Florida Politics

Rick Scott blasts UF president search, money for Uthmeier and interim president

United States Senator Rick Scott speaks to reporters about U.S. actions in Venezuela after a press conference at Las Vegas Cuban Cuisine on Monday, Jan. 5, 2026, in Doral, Fla.
United States Senator Rick Scott speaks to reporters about U.S. actions in Venezuela after a press conference at Las Vegas Cuban Cuisine on Monday, Jan. 5, 2026, in Doral, Fla. Special for the Miami Herald

A heavyweight Republican lawmaker is once again blasting the University of Florida’s presidential search process, accusing the state’s flagship university of operating “in the dark” and naming a sole finalist without public input from students and faculty.

In a searing letter on Tuesday to the Florida university system’s top official, U.S. Sen. Rick Scott questioned the secretive search process that resulted in former University of Alabama President Stuart Bell emerging as the only known candidate for the UF’s top job.

“While I don’t know Dr. Bell, it is clear to me that once again, UF has engaged in a search process that lacked any transparency or public input and failed to interview three candidates as mandated under Florida law,” Scott wrote to State University System Chancellor Ray Rodrigues.

Scott noted that he was not endorsing either Landry or Bell, arguing that the lack of public vetting made it impossible to properly evaluate candidates.

“Frankly, how could I?” Scott wrote. “No one really knows anything about either of these people, or any other potential candidate, because there was no public search or vetting process.”

A UF spokesperson declined to comment.
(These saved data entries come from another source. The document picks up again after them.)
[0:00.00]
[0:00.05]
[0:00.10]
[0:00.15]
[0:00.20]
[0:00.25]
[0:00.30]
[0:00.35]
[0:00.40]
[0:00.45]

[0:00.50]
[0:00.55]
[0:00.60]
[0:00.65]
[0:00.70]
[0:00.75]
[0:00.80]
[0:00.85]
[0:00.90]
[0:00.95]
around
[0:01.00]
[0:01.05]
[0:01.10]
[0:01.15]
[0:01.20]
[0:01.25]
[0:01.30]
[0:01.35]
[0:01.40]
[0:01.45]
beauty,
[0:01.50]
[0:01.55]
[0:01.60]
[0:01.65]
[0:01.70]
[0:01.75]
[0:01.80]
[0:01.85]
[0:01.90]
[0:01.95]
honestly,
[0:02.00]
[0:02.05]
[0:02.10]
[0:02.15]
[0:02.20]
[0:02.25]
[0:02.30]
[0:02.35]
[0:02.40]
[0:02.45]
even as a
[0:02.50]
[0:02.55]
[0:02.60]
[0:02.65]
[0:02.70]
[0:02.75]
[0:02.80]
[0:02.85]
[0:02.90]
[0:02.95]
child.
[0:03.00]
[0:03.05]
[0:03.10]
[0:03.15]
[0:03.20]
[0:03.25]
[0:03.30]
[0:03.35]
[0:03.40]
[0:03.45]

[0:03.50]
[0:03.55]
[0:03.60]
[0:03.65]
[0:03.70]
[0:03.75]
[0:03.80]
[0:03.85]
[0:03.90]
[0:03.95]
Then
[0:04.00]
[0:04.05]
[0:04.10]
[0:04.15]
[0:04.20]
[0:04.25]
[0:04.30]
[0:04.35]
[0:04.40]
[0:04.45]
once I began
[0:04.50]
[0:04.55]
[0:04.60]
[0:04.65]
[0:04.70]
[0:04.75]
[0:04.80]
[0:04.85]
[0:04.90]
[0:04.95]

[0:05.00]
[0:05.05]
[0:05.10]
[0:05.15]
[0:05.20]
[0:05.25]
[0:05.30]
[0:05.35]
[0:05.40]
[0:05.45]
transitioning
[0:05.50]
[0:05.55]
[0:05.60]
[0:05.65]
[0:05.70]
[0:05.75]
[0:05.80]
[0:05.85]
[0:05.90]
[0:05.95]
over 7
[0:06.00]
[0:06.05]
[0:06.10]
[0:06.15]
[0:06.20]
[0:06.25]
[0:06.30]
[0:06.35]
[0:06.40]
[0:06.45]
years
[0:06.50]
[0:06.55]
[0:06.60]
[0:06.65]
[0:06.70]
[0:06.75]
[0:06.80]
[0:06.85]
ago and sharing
Rodrigues did not immediately respond to a text message asking whether he had responded to Scott’s letter.

Scott’s letter is notable not only for its broadsides against Florida’s flagship university — but also for what it doesn’t critique.

Unlike last year’s failed presidential search involving former University of Michigan leader Santa Ono, Scott did not attack Bell over diversity, equity and inclusion policies or ideological concerns.
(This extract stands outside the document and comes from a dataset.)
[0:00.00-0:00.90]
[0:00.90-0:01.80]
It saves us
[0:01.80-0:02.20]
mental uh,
Instead, Scott’s letter focuses almost entirely on what he described as UF’s lack of transparency, weak oversight and questionable spending practices

The former governor vented about a multimillion-dollar provision in Interim President Donald Landry’s contract that will pay him $2 million after he was passed over for the permanent job, writing that he was “not aware of any public discussion on whether a payout of this size has any merit.”

(Landry’s interim contract has been available to the public since September, and was approved by the university system’s Board of Governors that same month.)
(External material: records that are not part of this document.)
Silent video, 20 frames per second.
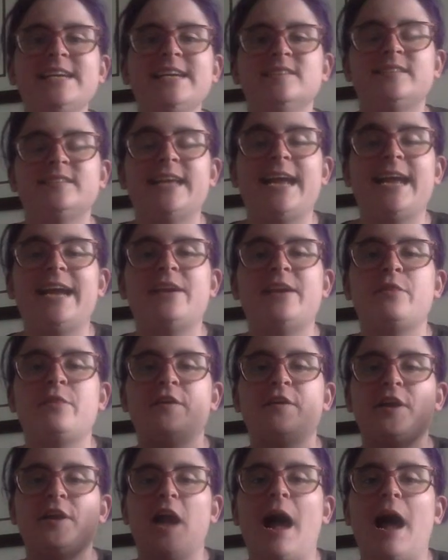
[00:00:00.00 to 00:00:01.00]
said
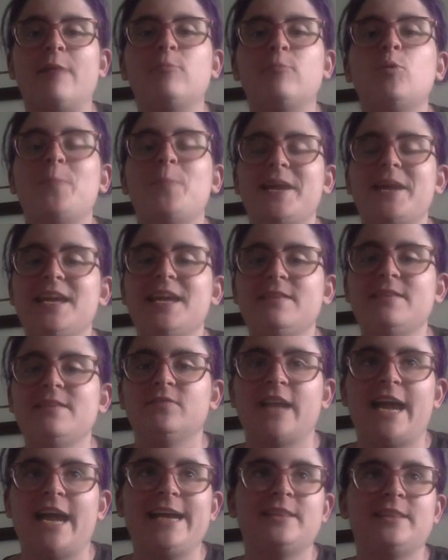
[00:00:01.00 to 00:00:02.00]
that I will be
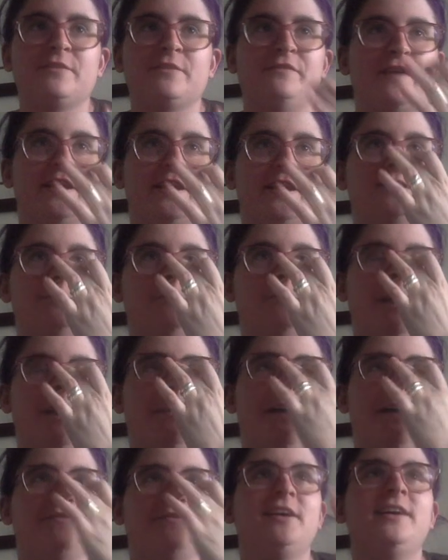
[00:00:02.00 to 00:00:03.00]
like the funnest mom
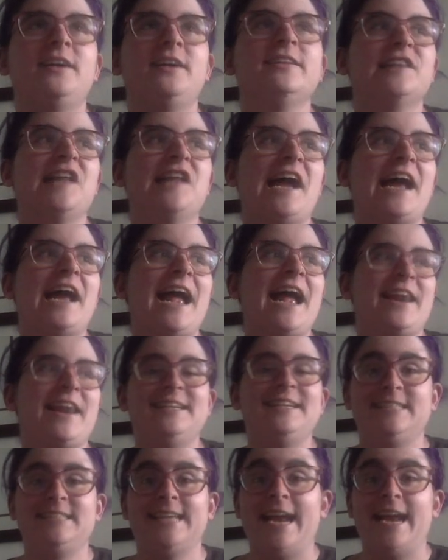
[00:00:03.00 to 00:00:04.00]
ever, like, and I
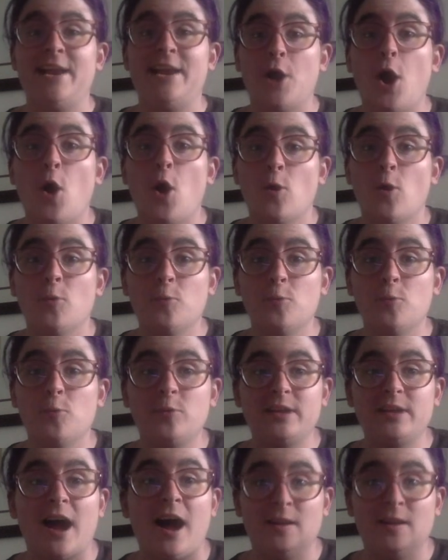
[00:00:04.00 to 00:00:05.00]
said, oh,
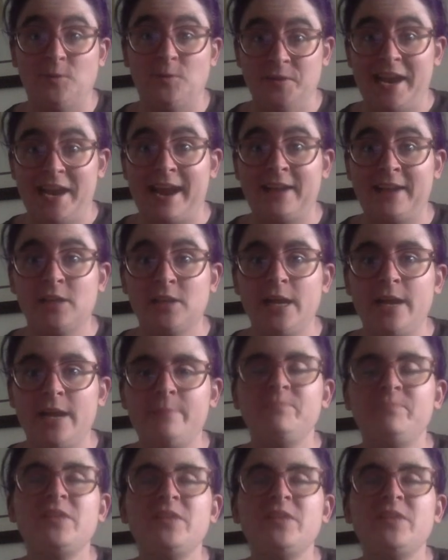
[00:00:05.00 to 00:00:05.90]
I'll nail it.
Swiping at a fellow Republican, Scott also scolded UF for awarding Attorney General James Uthmeier a $100,000-a-year adjunct professorship to “teach a few hours a week, while similarly situated professors make $5,000.”

“I don’t know the Attorney General, but that is frankly bizarre and if true, demonstrates a pattern of malfeasance in UF’s hiring and contracting processes,” he wrote. “Does that mean all Florida law schools need to retain the Attorney General.”

“Frankly, what is occurring at UF sounds like something we would see coming out of states like California and New York, not the free state of Florida,” he later added.

Uthmeier’s office did not immediately respond to a request for comment.

Scott didn’t pin all the responsibility on UF. Instead, he called upon the Legislature and Gov. Ron DeSantis’ successor to “bring back transparency and stop these contracts that circumvent public review and discussion.”

Scott’s list of demands included a request for all public university employment agreements for elected officials or their families, as well as peer compensation figures. He also urged the Legislature to repeal a 2022 state law shielding college president searches from public view, which has resulted in most searches yielding one finalist.

“I’m frankly tired of hearing “there is only one sole finalist because no one else was willing to do a public interview,” Scott wrote. “That is BS.”

The Florida House last year approved legislation that would have required universities to disclose all applicants and open presidential searches to greater public review. But the proposal died in the Senate after opposition from university leaders and warnings from DeSantis that he would likely veto the measure.